Our auditor(tax preparer) included some of the following deductions.
% of office managers time,%of home office of management company,%of
club housewater,%of clubhouse electric,% of telephone and %of other club house expenses.The final report showed a loss on investments.
It is my understanding that deductions should be those expenses directly
related to obtaining the income, such as bank charges
DonnaS (Tennessee)
Posts: 5,671
Posted:

Frank,
What are you, a condo, HOA or what? Do you not have an operating Budget?, % of Home, Office of Management Company? What does that mean? Do you have a M.C that works out of their home? That should not be your cost. You need to enlighten us please.
FrankD2 (New Jersey)
Posts: 58
Posted:
Donna

We are a hoa. The manager is on sight.
She puts a mininal effort in working with investmants.
The tax preparer put her time expended in investments and
added overhead items as a %percentage of her time to the tax deduction.

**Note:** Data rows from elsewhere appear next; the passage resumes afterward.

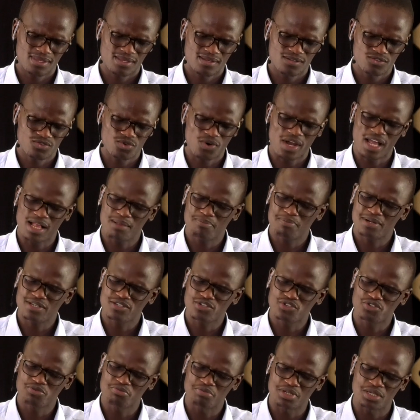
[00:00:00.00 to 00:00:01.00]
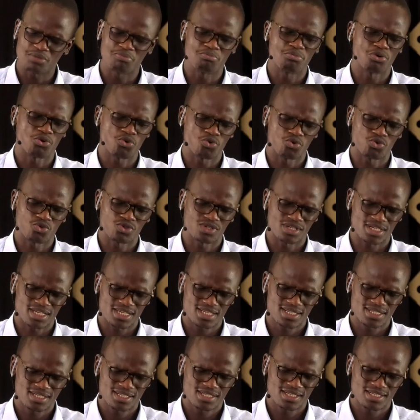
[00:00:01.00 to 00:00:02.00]
So help us to be bold.
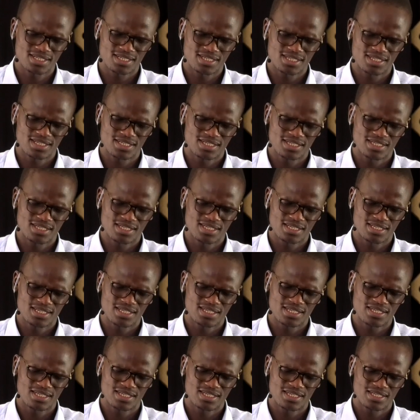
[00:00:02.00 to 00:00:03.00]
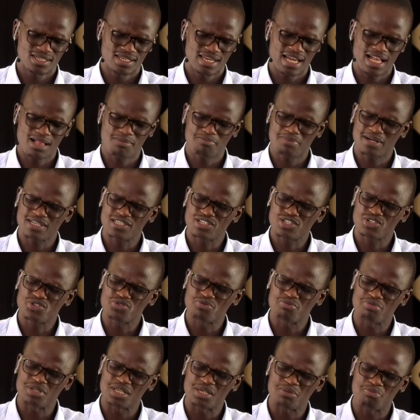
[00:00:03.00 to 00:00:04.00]
Help us to
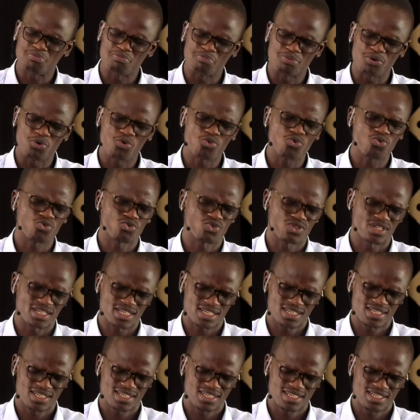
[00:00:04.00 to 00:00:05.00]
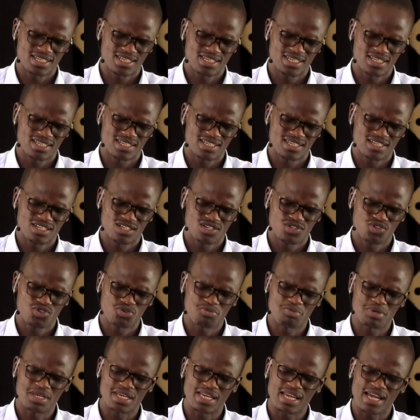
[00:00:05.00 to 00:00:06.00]
be bold, to
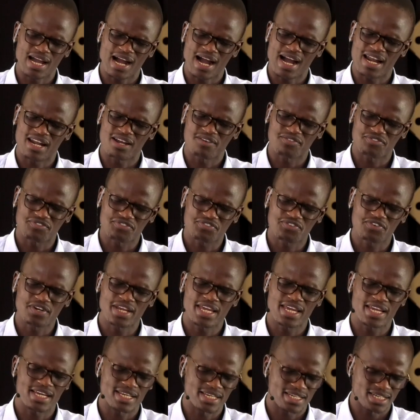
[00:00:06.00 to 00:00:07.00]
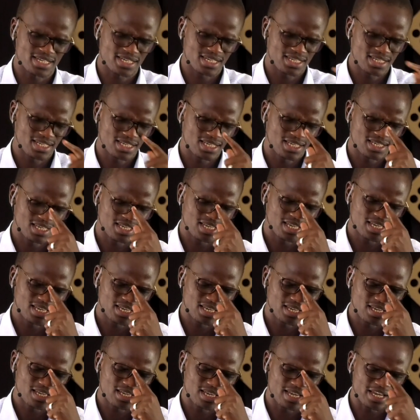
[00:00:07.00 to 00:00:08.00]
be unafraid,
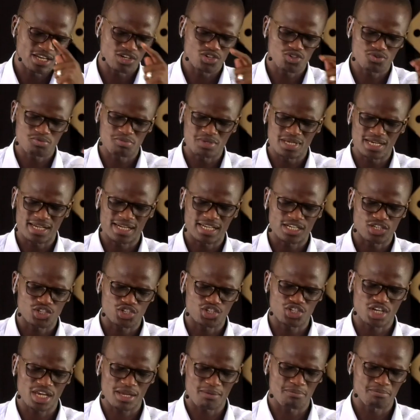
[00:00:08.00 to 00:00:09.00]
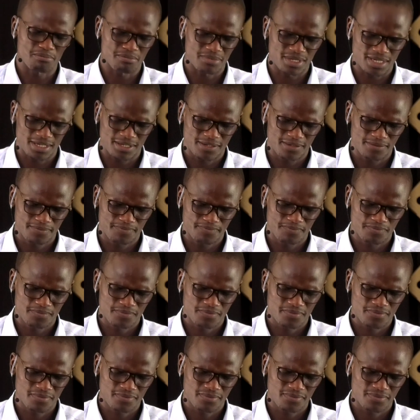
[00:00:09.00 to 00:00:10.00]
and to be unashamed.
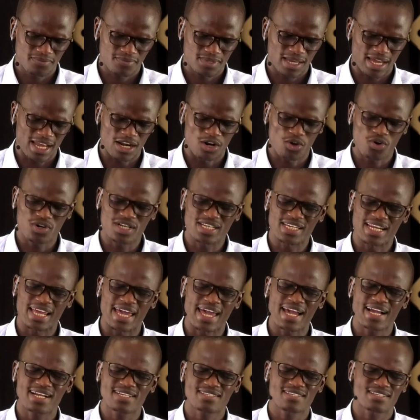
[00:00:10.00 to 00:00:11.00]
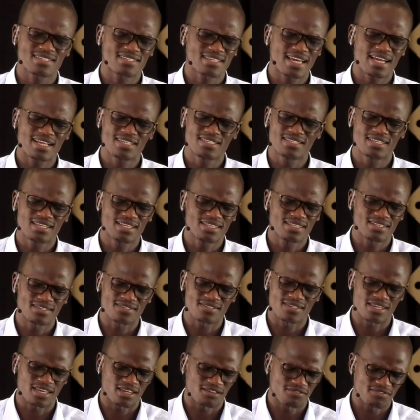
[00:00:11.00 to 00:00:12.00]
And Lord, in exercising these
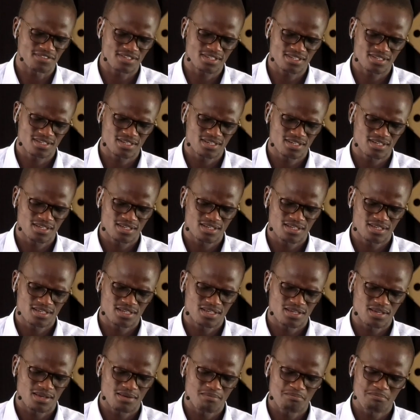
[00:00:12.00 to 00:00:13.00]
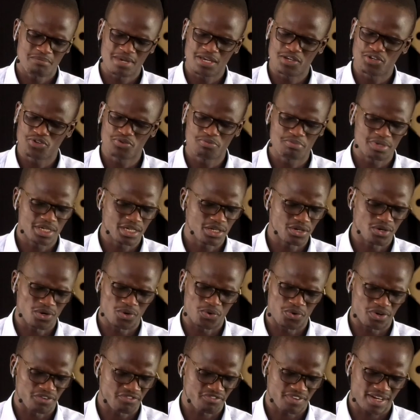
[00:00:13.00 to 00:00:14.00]
gifts, may you be
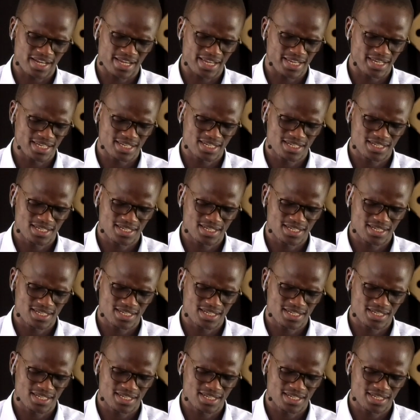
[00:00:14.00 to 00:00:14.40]
glorified.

Some of these items were water, electric, collecting monthly assessments,
time spend by the management home office on accounting etc.

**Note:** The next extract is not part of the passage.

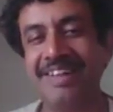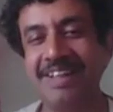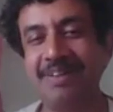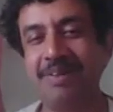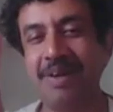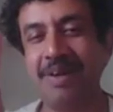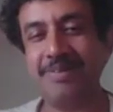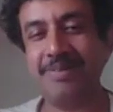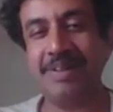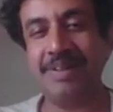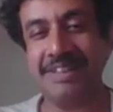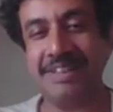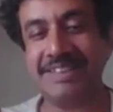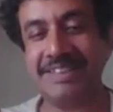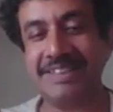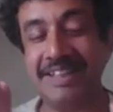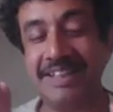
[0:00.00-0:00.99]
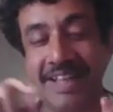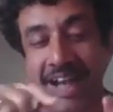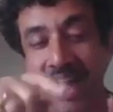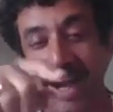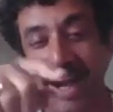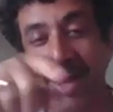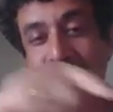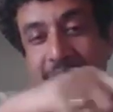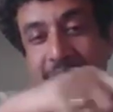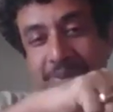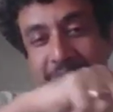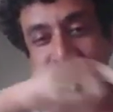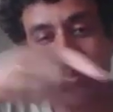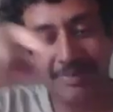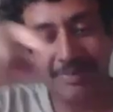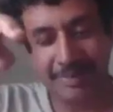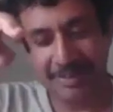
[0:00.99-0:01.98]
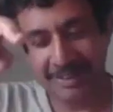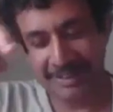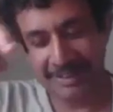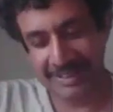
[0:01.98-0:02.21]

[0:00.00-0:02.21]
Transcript: you have to understand how you uh,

It seems the preparer each year comes up with enough deuctions to offset the income
FrankD2 (New Jersey)
Posts: 58
Posted:
Donna

We are a hoa. The manager is on sight.
She puts a mininal effort in working with investmants.
The tax preparer put her time expended in investments and
added overhead items as a %percentage of her time to the tax deduction.
Some of these items were water, electric, collecting monthly assessments,
time spend by the management home office on accounting etc.
It seems the preparer each year comes up with enough deuctions to offset the income
FrankD2 (New Jersey)
Posts: 58
Posted:
Donna
basically I would like to know what the irs allows as a dedution
againest investment income
RogerB (Colorado)
Posts: 5,067
Posted:
Frank, your deductions depend on whether you use IRS form 1120 or 1120H. The deductions you listed indicate you are using 1120. Unless your HOA's income from sources other than assessments, 'outside sources', is greater than $1500 I suggest you use 1120H. Many HOA's only 'outside source' of income is from the yield on investments. Using IRS form 1120H the deductions allowed are (a) the previous year's taxes, (b) costs directly involved in managing investments (some HOAs use 10% of the management fee - based on a ruling I posted on about 2 years ago) and (c) the standard $100 deduction.
FrankD2 (New Jersey)
Posts: 58
Posted:
Roger
we do use 1020H. taking 10% of management fees or any % is not realistoc.
The % may far exceed the income.If I were an irs agent ,I would want detail
listing of expenses.
frank
FrankD2 (New Jersey)
Posts: 58
Posted:
Roger
we do use 1020H. taking 10% of management fees or any % is not realistoc.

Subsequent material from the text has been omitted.